Notes
Playing with the Exquisite (Corpse)
Review of Surrealism and Us, Fort Worth Modern Art Museum (March 10, 2024–July 28, 2024)
Rachel Afi Quinn
“[S]urrealism” wrote Robin D. G. Kelley some two decades years ago, “is not an aesthetic doctrine but an international revolutionary movement concerned with the emancipation of thought.”1 Surrealism and Us: Caribbean and African Diasporic Artists since 1940 opened at the Modern Art Museum of Fort Worth in summer 2024. A spectacular exhibition that included more than fifty artists, it defined its own visual language across an extensive array of works of art. Programming from early May through the end of July also activated the museum space, ensuring visitors would return multiple times to experience the exhibition in different ways. Surrealism and Us featured primarily black artists who either identified themselves as surrealists or whose artwork is in conversation with the vast symbolism of the Surrealist movement, such as representations of death, the body, the dreamworld, the subconscious, the marvelous and the absurd. The “Us” in the exhibition title seemed to not only refer to black people, as in Suzanne Cesaire’s 1943 essay from which it draws its name, but captured the way that the art work invited viewers into alternate realities. What became visible throughout were the numerous transnational lines of connection between 20th and 21st century surrealist artists and writers included in the exhibition, whose work was part of a cultural resistance to emergent fascism worldwide.

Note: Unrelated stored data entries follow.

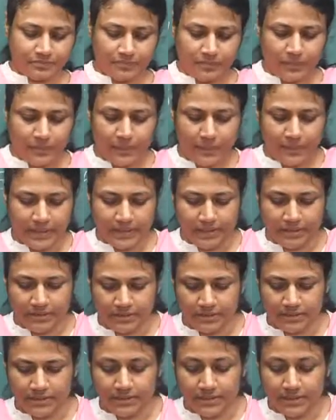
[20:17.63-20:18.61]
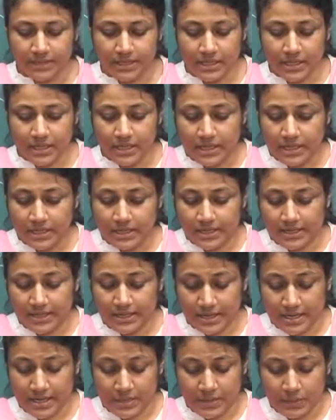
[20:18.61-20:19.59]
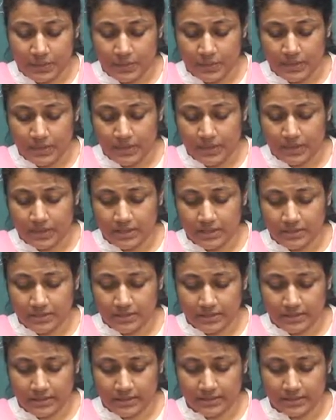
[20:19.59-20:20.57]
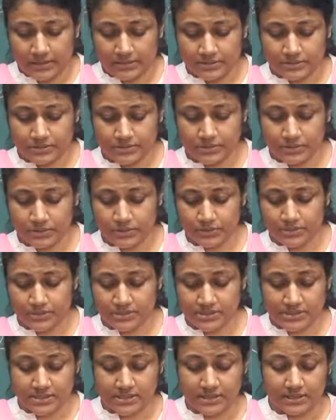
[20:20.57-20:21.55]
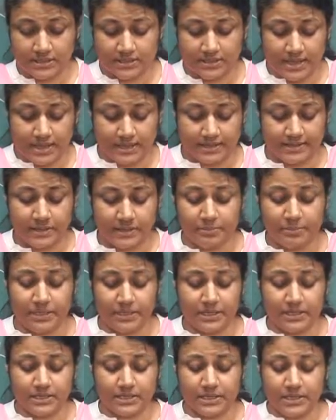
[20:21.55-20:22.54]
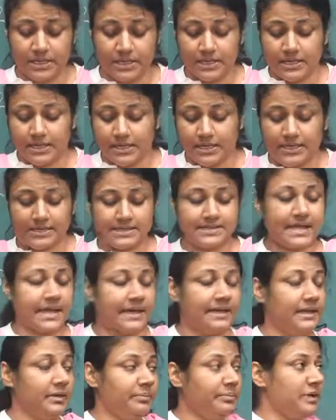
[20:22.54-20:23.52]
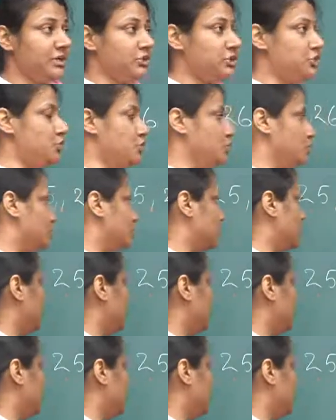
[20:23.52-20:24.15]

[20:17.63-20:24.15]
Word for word: Okay. Now, uh, so this uh, Agrippa, he is Agrippa the Second.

Surrealism and Us not only expanded viewers imaginations about the possibilities within African diasporic art but it reminded us of the cycles of struggle that are part of this life. According to María Elena Ortiz, the exhibition’s sole curator, surrealism can help us understand the moment that we are currently living through. In the introduction to the exhibition catalogue she writes “the conditions of black life in Caribbean and America, have become ever more viscerally surreal.”2 Furthermore, she notes, “We see everywhere the long shadow of histories of colonial domination.”3 Although Ortiz had wanted to create this exhibition for at least a decade, in an era in which social media brings a global awareness of the daily horrors of present-day settler-colonialism in real time, Surrealism and Us seemed to show up right on time. Awe-inspiring artistic interpretations of past, present, and parallel realities resonated today. Within the framework of more than a century of surrealist thinking, Surrealism and Us located itself with a particular eye towards the wisdom of Caribbean artists, who were well represented in the exhibition. Inspired by the critical theory of Martinican writer Cesaire, who saw surrealism as an exceptional “method of inquiry” that was inherently liberatory, the exhibition included many works by artists of Haitian, Cuban, Bajan and Dominican descent.4 An extensive and a detailed timeline and photographic archive complemented the exhibition, outlining surrealist artists’ migrations to and from New York City in the early twentieth century, conveying how ideas had circulated between the metropoles of Paris and Harlem through a globalized network of black intellectuals.5
The exhibition flowed nicely across the second floor of the Tadao Ando-designed Modern Art Museum in Fort Worth. Brightly-colored Haitian drapo Vodou, or beaded vodou flags, by Myrlande Constant hung overhead and waved us into the entryway at the top of stairs. Jazmine Thomas-Girvan’s “Inside the Labrinth” 2021, greeted visitors: under glass, a delicate labyrinth in which stands a small birdlike creature fashioned from metal. When leaning in for a closer look, however, one is both pulled in and repelled by the animal-object’s grotesqueness. Many works in this exhibition give this effect, but on the other side of that initial terror there seems room for delight: a foregrounding of imagination with an underlying bit of fear or surprise—something long celebrated by the Surrealists. Full of creatures and unspoken longings, Surrealism and Us allowed for lingering interactions with works that tugged on us and repeatedly pulled us into uncomfortable interactions. Leaning in at times felt like walking up close to the soft and vulnerable underbelly of a beast, wondering what we would truly find there: obscured by fur, and other textures, a teat exposed and we dare reach out to touch it. 6 One could nevertheless connect with the many bodily forms included in the exhibition that are distorted, and dis-remembered—or existing under the cover of dark green vegetation. As one walked past Zak Ové’s “La Jablesse,” 2013, for example, one felt like the one being watched. The mixed media three-dimensional sculpture of a two-faced Janis figure stands just a bit taller than the viewer, almost floating in the space, with legs of wood like stilts or contorted calf’s legs. It is wrapped with rope and twine as if a talisman in its own right. A few steps away, Ja’Tovia Gary’s piece “Citational Ethics (Zora Neal Hurston, 1943),” 2023, centering a vanity crafted out of red neon, glowed so brightly it warmed the space though visitors squinted as they walked past.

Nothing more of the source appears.